Lauren Hughes: I was actually loading things into my vehicle at the time when I got the notification that the AirTag was moving with me.
Simone Del Rosario: Lauren Hughes sued Apple late last year after she says she found an AirTag in the wheel well of her car, planted there by a stalker she was actively trying to escape. The proposed class action lawsuit claims Apple didn’t take effective measures to prevent abuse, saying, “it has become the weapon of choice of stalkers and abusers.”
In June 2022, Indianapolis police say an ex-girlfriend tracked and killed 26-year-old Andre Smith after planting an AirTag in his car.
LaPrecia Sanders: She went head on and ran my son over. And she didn’t do it once. She did it three times. Ended up with a 4,000-pound car sitting on top of my son.
Simone Del Rosario: More recently, those meant to uphold the law are now accused of illegally using these devices. The FBI is actively investigating the disbanded LAPD gang unit, where officers are suspected of slipping AirTags into vehicles they stopped, allowing them to track suspects without a warrant. Not to mention a new internal investigation into an LAPD assistant chief.

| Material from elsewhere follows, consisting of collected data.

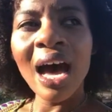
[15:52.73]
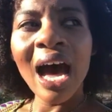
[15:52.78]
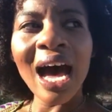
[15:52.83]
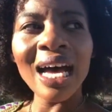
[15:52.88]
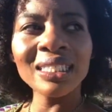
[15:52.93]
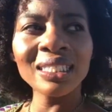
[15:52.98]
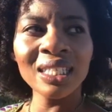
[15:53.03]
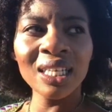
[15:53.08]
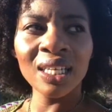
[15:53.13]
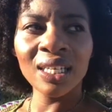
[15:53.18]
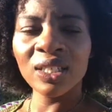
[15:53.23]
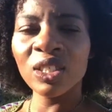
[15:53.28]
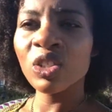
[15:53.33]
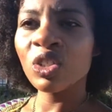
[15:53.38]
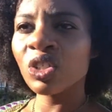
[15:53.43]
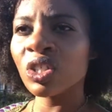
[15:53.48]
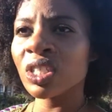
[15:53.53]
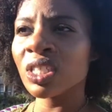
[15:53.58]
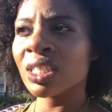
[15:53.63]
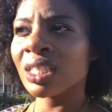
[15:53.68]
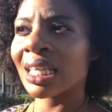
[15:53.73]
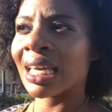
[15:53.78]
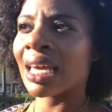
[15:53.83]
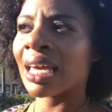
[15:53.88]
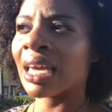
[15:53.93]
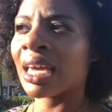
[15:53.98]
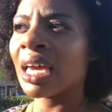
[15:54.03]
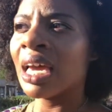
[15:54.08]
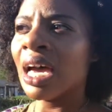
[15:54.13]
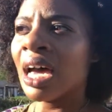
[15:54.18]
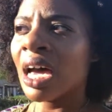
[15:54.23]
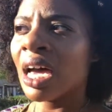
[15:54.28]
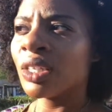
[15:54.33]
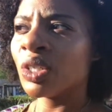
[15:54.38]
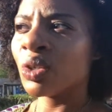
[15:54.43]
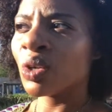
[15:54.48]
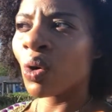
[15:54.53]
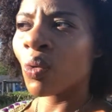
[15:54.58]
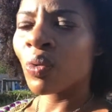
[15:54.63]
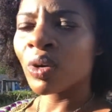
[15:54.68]
I said, it's just that
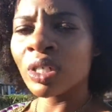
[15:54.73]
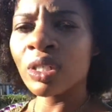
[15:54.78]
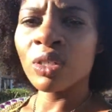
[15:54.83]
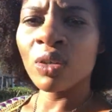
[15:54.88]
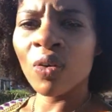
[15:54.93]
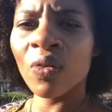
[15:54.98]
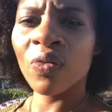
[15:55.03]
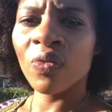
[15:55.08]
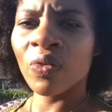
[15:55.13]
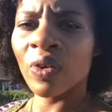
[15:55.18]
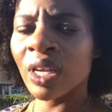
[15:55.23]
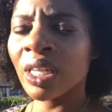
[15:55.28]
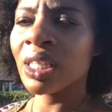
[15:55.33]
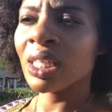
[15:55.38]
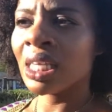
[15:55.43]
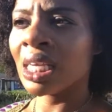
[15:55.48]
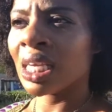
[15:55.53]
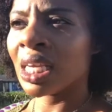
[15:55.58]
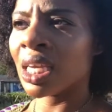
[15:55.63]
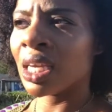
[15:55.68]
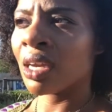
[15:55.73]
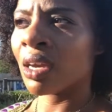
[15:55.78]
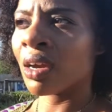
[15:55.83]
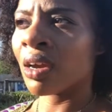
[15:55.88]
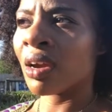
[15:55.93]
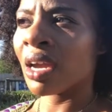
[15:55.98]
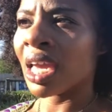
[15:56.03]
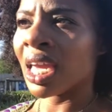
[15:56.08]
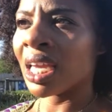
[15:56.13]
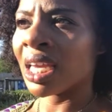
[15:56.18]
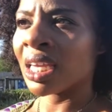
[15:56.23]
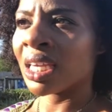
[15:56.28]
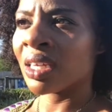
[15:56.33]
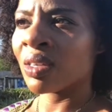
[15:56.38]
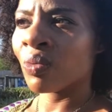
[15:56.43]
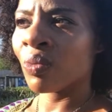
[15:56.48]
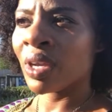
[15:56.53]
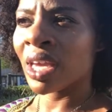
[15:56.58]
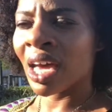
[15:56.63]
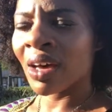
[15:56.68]
you know we're so friendly here
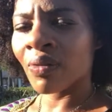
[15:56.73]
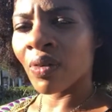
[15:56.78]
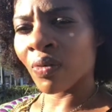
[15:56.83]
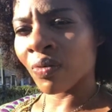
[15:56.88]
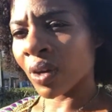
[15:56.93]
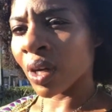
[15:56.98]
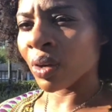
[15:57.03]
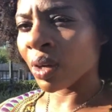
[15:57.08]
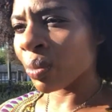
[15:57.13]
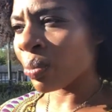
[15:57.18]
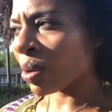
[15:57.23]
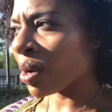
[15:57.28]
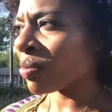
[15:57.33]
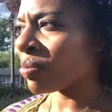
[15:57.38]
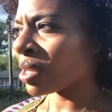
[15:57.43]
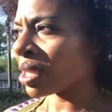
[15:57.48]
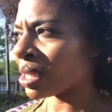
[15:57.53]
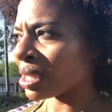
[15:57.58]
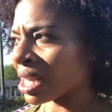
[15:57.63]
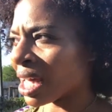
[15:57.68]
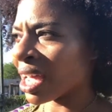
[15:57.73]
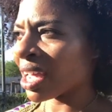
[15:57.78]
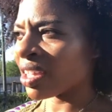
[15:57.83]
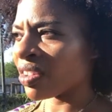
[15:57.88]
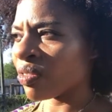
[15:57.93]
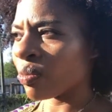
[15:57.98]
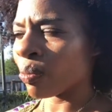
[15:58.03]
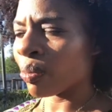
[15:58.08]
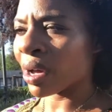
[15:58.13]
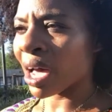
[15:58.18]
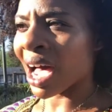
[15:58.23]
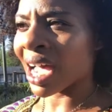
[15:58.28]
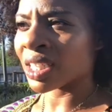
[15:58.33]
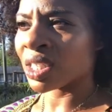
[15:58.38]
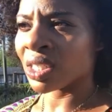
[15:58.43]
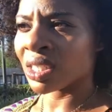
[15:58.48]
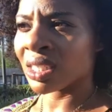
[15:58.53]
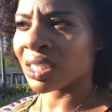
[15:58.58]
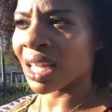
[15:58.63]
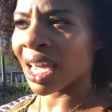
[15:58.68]
and we have a very public life but i
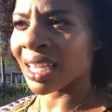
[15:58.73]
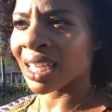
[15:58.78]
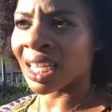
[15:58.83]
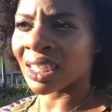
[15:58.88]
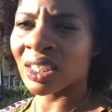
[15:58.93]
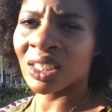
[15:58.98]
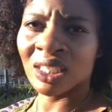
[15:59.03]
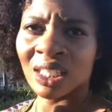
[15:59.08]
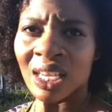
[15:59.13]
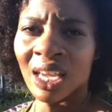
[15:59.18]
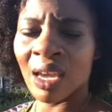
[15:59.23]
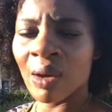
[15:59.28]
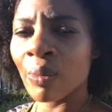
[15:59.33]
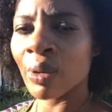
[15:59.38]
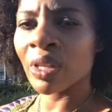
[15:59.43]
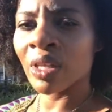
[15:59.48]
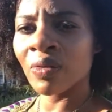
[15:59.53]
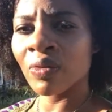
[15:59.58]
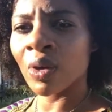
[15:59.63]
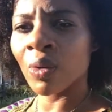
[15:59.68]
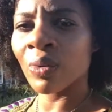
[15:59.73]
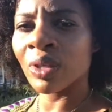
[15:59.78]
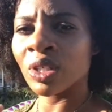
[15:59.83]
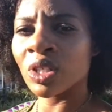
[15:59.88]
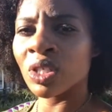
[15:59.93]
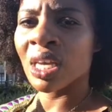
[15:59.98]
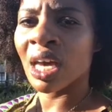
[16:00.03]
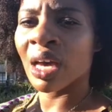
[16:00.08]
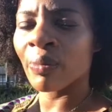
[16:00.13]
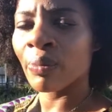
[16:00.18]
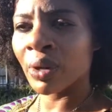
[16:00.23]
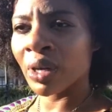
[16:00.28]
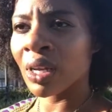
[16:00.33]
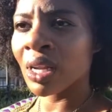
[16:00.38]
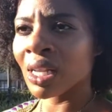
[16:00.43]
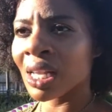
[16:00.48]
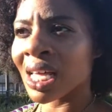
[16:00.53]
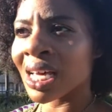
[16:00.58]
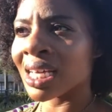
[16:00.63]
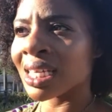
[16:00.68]
just I, I, just can't believe that we got
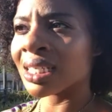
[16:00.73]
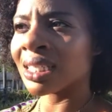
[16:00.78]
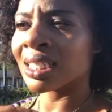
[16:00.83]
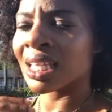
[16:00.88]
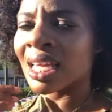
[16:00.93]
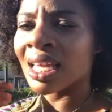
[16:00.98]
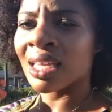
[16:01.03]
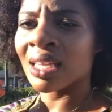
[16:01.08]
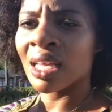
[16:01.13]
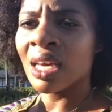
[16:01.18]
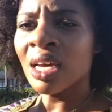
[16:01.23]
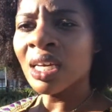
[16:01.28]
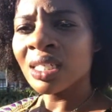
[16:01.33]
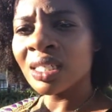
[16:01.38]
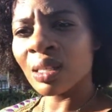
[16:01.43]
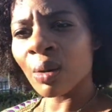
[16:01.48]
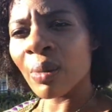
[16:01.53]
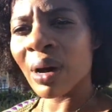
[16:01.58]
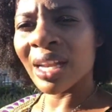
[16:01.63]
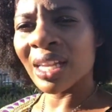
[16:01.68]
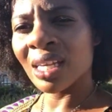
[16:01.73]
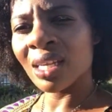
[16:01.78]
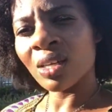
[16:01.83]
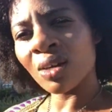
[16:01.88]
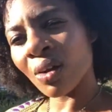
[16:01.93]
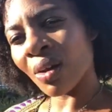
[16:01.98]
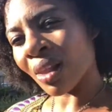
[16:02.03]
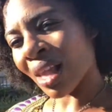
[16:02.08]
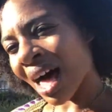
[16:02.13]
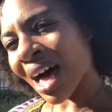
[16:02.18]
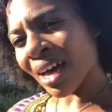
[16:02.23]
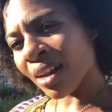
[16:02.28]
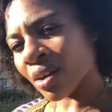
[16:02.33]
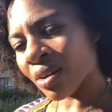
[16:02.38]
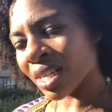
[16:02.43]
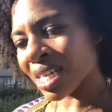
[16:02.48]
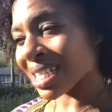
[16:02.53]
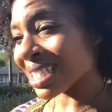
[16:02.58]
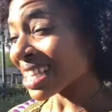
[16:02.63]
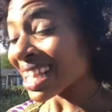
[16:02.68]
penalized and somebody here lied
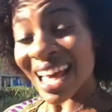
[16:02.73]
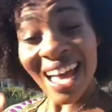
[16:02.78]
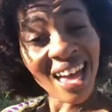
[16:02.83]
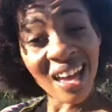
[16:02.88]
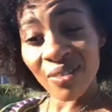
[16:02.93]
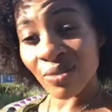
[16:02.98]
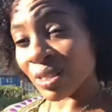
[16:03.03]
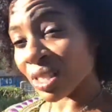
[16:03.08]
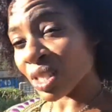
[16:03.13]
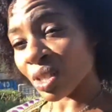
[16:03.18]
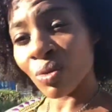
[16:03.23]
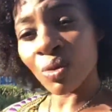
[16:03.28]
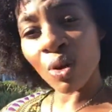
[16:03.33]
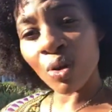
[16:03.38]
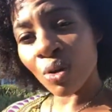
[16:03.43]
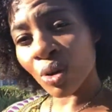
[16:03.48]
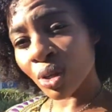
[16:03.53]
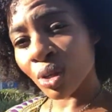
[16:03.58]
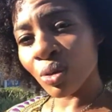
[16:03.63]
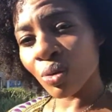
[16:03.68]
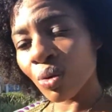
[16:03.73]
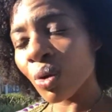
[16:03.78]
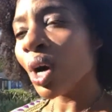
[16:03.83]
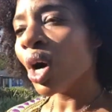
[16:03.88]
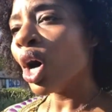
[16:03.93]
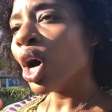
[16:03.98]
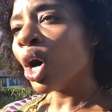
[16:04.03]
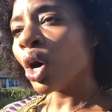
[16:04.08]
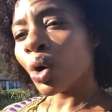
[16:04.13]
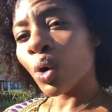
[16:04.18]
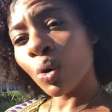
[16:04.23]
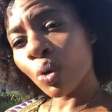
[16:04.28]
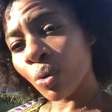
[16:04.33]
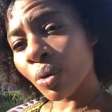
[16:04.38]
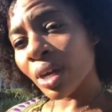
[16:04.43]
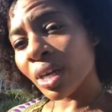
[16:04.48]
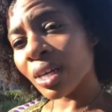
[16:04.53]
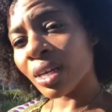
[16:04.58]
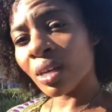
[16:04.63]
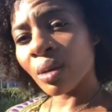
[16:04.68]
on us and i have zero clue who
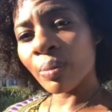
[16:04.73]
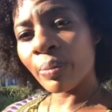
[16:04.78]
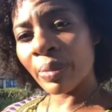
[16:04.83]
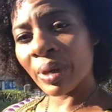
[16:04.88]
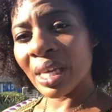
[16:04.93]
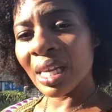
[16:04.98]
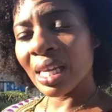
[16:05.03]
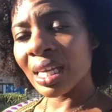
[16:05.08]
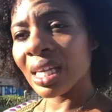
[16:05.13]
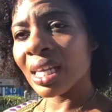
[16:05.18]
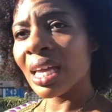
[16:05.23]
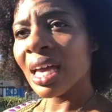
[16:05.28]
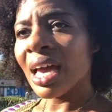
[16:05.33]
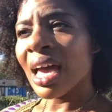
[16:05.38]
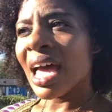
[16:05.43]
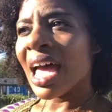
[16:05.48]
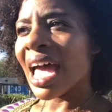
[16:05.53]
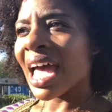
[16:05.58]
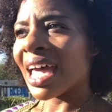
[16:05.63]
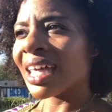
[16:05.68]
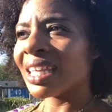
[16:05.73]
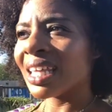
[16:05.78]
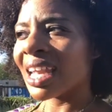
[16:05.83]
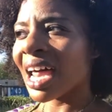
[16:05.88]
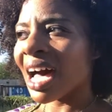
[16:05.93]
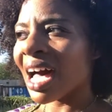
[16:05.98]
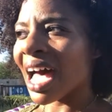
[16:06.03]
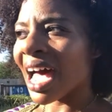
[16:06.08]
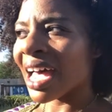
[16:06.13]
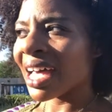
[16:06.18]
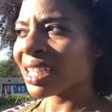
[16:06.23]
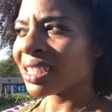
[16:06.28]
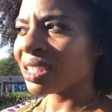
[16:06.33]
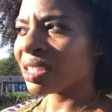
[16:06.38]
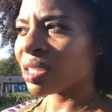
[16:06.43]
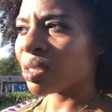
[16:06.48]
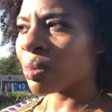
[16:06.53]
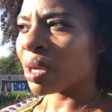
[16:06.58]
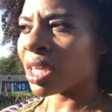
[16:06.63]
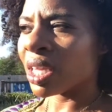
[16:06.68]
it could be and then i asked
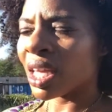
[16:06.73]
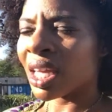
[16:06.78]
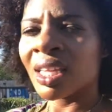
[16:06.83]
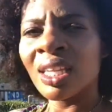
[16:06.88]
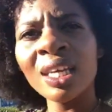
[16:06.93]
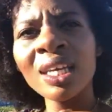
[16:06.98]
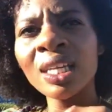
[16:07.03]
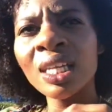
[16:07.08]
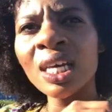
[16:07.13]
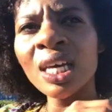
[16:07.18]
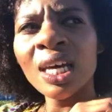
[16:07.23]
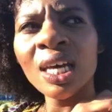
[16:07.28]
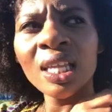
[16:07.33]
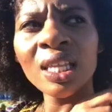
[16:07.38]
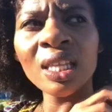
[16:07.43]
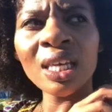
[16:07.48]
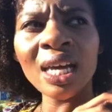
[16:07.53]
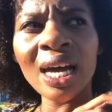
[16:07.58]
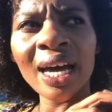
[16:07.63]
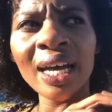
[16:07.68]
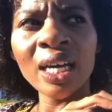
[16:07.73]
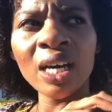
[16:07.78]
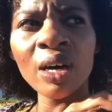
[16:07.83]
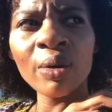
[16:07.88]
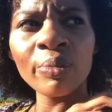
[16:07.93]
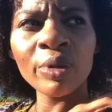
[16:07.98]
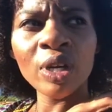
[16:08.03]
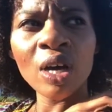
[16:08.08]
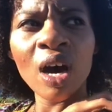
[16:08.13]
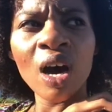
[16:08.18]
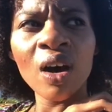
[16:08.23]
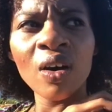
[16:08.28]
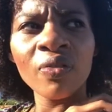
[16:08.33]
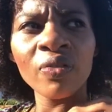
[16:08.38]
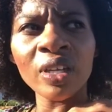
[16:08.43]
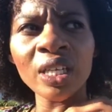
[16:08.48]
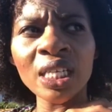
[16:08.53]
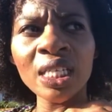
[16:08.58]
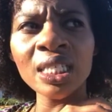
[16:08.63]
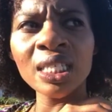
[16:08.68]
them and, and then the guy cut me off
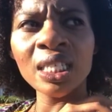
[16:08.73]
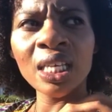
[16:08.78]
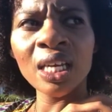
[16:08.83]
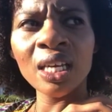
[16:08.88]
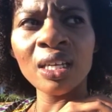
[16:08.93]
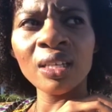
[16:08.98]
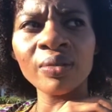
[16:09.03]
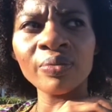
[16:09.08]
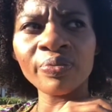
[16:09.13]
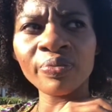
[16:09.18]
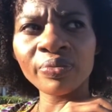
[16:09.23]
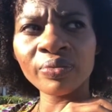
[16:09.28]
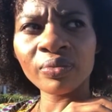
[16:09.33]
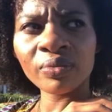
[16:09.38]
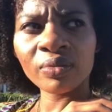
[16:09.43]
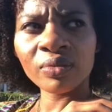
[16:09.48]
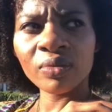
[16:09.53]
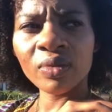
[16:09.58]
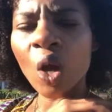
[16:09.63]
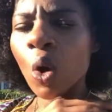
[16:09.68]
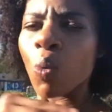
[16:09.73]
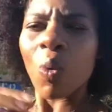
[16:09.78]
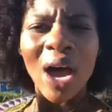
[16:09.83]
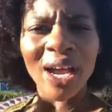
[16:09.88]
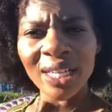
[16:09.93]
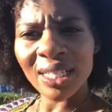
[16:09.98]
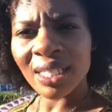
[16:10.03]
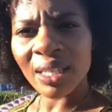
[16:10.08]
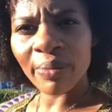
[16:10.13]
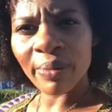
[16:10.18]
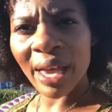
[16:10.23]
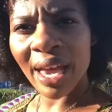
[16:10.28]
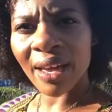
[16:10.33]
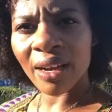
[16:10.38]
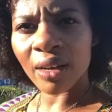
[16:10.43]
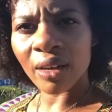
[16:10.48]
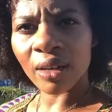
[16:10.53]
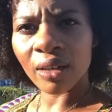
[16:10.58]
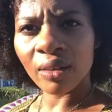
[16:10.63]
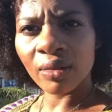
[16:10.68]
and he said why does it
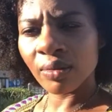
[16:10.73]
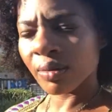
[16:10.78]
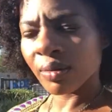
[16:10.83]
matter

News report: Assistant Chief Al Labrada is accused of stalking a subordinate, a female officer with whom he had a romantic relationship. She found that Apple AirTag inside of a waterproof plastic box.
Simone Del Rosario: From the jump, Apple clearly knew this could be an issue.
Apple’s Carolyn Wolfman-Estrada: AirTag is designed to track items, not people. So we included safety features to discourage unwanted tracking.
Simone Del Rosario: If Apple detects an AirTag traveling with you that doesn’t belong to you, they’ll send you an alert. That’s how stalking victims found out they were being tracked. But Android users need a specific app for the same feature. And Apple didn’t launch Tracker Detect until nearly 8 months after AirTags came out. Nearly 10 months after the tech launched, Apple noted, “incidents of AirTag misuse are rare; however, each instance is one too many.”
And this isn’t just Apple’s problem. Because of course, it’s not just AirTag, but Tile and others. Domestic violence victim advocates pushed for universal standards to combat unwanted trackers. And Apple and Google say by the end of 2023, there will be a standard unwanted tracking alert.